Было восемь вечера. Обе служанки уже легли спать, и в коридоре горел слабый ночник, позволявший Флорентино Арисе добраться до спальни. Он знал, что его пресный и скудный ужин ждет в столовой, и хотя последние дни ел кое-как, даже слабый аппетит разом пропал от волнения, едва он увидел письмо. Ему стоило труда включить верхний свет в спальне — так дрожали руки. Он положил намокшее письмо на кровать, зажег лампу на ночном столике и с деланным спокойствием, к которому всегда прибегал, желая успокоиться, снял промокший пиджак, повесил на спинку стула, потом снял жилет и, сложив аккуратно, повесил поверх пиджака, снял черную шелковую ленту и целлулоидный воротничок, давно вышедший из моды во всем мире, расстегнул рубашку до пояса, распустил ремень, чтобы легче дышалось, и, наконец, снял шляпу и положил ее сушиться у окна. И тут содрогнулся: забыл, где письмо; он пришел в такое возбуждение, что, увидев его, удивился, потому что совершенно не помнил, как положил его на кровать. Прежде чем вскрыть письмо, он просушил его платком, стараясь не смазать чернила, которыми было написано его имя, и вдруг до него дошло, что секрет теперь знали не только они двое, был по меньшей мере некто третий, доставивший это письмо, он должен был обратить внимание на то, что вдова Урбино писала человеку, не принадлежавшему к ее кругу, спустя всего три недели после смерти супруга, и так при этом спешила, что не послала письмо по почте и к тому же, блюдя тайну, велела не отдавать его в руки, а просунуть под дверь, как анонимку. Ему не пришлось разрывать конверта, от влаги он расклеился, но письмо было сухим: три плотно исписанных листка без обращения, подписанные ее инициалами в замужестве.

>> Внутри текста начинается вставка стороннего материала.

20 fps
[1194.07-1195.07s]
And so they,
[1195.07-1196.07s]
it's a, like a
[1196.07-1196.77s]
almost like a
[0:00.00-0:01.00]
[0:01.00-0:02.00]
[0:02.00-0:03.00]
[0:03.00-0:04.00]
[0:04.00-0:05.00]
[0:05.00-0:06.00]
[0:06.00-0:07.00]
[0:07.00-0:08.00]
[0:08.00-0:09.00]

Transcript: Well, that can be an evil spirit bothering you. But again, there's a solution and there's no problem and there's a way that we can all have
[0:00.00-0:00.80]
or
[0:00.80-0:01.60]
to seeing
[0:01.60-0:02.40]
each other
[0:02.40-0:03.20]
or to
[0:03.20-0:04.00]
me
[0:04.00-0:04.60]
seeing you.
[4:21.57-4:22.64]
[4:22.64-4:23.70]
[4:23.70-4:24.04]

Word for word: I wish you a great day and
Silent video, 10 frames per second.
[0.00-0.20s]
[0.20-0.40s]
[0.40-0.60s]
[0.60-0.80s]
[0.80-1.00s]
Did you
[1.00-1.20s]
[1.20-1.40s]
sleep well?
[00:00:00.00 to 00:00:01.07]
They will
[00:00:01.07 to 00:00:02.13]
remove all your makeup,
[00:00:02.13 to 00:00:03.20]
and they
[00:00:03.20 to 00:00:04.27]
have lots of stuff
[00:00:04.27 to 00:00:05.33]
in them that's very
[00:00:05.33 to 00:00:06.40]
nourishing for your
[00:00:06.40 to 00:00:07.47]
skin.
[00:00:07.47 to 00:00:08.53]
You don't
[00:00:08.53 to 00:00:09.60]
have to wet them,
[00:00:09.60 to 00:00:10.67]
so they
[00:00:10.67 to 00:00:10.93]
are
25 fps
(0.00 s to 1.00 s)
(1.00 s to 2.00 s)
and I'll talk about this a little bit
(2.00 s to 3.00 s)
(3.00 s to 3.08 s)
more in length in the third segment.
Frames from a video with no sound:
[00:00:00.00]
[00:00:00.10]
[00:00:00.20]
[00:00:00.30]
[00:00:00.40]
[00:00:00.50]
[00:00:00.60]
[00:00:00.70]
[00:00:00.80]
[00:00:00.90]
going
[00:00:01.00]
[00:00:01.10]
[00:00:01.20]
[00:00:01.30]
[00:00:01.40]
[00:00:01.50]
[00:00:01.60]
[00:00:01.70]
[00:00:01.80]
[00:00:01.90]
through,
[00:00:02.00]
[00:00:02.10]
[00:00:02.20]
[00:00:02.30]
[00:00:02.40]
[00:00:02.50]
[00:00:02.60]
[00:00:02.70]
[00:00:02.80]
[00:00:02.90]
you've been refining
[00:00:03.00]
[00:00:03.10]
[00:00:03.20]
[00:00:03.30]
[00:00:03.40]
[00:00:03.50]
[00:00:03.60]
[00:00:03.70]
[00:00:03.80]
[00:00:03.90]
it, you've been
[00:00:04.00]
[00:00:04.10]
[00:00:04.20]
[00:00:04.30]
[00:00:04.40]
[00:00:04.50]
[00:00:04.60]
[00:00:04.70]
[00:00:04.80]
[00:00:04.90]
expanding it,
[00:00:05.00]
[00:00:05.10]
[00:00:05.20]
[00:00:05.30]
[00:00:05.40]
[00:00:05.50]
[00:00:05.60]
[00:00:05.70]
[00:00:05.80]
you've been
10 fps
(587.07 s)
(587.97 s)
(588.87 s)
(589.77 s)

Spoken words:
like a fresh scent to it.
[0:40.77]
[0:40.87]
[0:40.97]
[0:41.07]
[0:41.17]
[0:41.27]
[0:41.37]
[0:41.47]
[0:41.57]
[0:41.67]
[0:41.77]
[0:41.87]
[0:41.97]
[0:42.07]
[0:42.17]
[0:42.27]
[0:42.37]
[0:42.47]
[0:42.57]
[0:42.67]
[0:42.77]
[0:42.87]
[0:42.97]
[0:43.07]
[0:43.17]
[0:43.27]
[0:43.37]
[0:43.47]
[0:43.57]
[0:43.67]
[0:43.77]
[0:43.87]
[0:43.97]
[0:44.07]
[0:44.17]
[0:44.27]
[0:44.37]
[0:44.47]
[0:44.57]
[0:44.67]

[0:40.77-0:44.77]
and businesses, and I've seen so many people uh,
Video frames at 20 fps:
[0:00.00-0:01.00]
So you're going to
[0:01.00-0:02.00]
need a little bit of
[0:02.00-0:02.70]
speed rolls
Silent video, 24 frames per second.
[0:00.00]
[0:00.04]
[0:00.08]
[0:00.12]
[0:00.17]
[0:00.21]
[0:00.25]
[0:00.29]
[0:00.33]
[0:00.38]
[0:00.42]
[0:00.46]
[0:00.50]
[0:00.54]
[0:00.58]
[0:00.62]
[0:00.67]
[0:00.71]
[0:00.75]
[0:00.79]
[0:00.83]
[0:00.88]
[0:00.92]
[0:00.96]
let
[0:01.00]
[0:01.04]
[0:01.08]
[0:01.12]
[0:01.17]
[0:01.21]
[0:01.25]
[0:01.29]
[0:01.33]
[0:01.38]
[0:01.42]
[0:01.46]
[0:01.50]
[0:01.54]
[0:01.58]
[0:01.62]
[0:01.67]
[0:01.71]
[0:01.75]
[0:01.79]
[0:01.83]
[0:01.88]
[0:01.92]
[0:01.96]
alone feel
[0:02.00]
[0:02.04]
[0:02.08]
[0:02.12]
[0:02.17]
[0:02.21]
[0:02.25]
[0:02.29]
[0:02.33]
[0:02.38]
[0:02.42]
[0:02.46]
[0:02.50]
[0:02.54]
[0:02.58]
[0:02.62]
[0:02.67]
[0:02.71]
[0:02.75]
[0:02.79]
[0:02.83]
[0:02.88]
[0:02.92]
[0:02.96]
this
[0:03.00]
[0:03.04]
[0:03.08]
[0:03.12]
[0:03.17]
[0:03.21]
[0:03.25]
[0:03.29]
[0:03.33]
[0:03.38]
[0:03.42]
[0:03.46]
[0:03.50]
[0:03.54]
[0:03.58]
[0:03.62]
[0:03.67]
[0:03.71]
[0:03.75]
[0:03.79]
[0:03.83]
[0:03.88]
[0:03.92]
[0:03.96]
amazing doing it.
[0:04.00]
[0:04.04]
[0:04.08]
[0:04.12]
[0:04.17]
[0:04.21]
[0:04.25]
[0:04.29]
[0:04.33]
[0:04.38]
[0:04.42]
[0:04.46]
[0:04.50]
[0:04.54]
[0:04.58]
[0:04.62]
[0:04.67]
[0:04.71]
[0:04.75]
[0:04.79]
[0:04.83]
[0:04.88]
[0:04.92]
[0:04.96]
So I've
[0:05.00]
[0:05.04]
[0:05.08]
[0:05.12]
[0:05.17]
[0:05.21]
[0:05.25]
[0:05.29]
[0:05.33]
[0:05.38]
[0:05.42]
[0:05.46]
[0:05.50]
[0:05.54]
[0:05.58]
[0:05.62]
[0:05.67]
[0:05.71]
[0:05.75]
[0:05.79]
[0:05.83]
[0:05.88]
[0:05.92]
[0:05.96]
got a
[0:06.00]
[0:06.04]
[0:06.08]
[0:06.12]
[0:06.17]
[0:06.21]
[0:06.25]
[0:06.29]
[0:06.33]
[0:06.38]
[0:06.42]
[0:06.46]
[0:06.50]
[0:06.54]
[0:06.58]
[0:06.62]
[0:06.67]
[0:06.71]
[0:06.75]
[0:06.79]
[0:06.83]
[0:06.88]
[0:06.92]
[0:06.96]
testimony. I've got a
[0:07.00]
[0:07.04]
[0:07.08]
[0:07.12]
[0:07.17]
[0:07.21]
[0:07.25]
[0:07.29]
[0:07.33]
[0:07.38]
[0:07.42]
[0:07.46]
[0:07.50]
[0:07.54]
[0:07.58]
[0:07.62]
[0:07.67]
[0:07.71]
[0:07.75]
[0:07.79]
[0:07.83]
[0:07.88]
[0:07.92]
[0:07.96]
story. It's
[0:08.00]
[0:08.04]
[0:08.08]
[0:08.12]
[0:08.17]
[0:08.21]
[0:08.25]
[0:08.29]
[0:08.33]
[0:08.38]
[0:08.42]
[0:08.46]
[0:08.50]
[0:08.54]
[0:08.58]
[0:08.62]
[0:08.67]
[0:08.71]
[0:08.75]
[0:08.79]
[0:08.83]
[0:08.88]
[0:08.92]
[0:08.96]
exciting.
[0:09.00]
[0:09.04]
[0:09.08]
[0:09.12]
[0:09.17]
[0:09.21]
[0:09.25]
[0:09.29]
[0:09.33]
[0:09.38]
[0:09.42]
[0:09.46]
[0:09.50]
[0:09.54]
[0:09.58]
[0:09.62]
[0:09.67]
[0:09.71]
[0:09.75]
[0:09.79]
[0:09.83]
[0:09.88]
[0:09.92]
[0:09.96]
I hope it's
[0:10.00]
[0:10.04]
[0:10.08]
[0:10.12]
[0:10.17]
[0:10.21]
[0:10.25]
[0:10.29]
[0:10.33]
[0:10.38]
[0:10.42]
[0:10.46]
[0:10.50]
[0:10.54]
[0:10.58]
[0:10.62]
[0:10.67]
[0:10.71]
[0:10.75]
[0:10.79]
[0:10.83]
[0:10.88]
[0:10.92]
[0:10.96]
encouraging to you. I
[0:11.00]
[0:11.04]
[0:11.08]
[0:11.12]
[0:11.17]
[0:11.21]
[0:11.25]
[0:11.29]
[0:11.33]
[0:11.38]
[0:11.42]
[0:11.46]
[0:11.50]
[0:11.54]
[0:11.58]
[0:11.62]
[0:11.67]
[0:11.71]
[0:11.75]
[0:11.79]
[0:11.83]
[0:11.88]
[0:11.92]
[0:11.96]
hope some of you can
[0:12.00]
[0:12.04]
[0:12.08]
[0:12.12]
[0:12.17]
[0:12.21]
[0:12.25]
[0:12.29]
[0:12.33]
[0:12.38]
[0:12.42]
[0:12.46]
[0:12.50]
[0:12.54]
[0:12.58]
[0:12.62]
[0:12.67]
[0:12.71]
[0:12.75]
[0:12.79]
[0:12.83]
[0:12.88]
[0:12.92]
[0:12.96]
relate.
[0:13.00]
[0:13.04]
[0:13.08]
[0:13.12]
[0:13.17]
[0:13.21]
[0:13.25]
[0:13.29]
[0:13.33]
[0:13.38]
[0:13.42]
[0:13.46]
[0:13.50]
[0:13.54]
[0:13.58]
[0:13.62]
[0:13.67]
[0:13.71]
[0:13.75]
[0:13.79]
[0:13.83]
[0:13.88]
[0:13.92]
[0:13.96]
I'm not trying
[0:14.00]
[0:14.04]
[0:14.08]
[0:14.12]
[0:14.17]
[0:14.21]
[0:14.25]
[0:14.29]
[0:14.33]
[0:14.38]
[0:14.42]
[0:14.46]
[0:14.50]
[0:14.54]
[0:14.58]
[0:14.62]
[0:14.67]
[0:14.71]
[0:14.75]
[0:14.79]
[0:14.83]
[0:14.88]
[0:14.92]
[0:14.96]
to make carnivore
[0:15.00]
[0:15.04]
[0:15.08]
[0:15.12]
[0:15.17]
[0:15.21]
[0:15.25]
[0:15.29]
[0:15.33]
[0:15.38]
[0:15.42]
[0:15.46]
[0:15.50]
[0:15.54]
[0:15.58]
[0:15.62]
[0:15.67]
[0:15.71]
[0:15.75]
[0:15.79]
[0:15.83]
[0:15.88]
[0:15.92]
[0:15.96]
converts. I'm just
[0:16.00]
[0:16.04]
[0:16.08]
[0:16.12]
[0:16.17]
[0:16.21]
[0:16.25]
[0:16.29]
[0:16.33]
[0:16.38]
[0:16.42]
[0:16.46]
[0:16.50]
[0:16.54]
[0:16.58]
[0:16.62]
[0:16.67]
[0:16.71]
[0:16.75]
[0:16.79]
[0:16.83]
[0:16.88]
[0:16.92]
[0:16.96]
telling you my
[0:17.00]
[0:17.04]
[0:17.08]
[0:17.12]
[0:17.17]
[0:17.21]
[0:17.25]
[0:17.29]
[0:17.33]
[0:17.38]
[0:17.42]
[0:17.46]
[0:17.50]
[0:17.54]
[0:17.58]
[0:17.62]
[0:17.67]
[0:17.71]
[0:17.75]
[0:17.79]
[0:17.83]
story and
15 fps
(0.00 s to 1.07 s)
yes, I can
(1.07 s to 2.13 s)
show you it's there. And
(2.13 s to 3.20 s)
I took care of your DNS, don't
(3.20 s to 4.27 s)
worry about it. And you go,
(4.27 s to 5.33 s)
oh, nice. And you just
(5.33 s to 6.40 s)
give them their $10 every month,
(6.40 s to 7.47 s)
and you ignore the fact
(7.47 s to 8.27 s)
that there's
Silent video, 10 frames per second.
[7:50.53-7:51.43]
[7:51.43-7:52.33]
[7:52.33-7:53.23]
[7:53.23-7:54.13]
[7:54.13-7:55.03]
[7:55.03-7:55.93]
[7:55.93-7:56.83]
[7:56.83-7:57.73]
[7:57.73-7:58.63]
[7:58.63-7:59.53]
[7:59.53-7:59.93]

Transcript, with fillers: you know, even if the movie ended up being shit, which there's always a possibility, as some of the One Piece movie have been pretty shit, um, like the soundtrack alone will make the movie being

Он прочел его залпом, сидя на постели, захваченный более тоном, нежели содержанием, и, еще не перейдя ко второй странице, уже знал, что это то самое ругательное письмо, которого он ждал. Оставив раскрытое письмо под настольной лампой, он снял промокшие туфли и носки, пошел к двери, погасил верхний свет, надел замшевые наусники и, не снимая брюк и рубашки, лег на постель, подложив под голову две большие подушки, которые подкладывал под спину, если читал в постели. И перечитал письмо, на этот раз букву за буквой, вглядываясь в каждую, чтобы от внимания не ускользнуло ни малейшее движение скрытого смысла, а потом перечитал его еще четыре раза, и так начитался им, что написанные слова начали терять свой смысл. Наконец он спрятал письмо без конверта в ящик ночного столика, лег навзничь, заложил руки за голову и так пролежал четыре часа, упершись неподвижным взглядом в зазеркальное пространство: лежал, не мигая и почти не дыша, мертвее мертвого. Ровно в полночь он пошел на кухню, приготовил и принес в комнату термос с кофе, густым, как сырая нефть, положил искусственную челюсть в стакан с борной водой, которую всегда держал под рукой на ночном столике, и снова лег, приняв позу поверженной мраморной статуи, лишь время от времени приподымаясь, чтобы отхлебнуть кофе, и пролежал так до шести утра, когда горничная внесла термос со свежим кофе.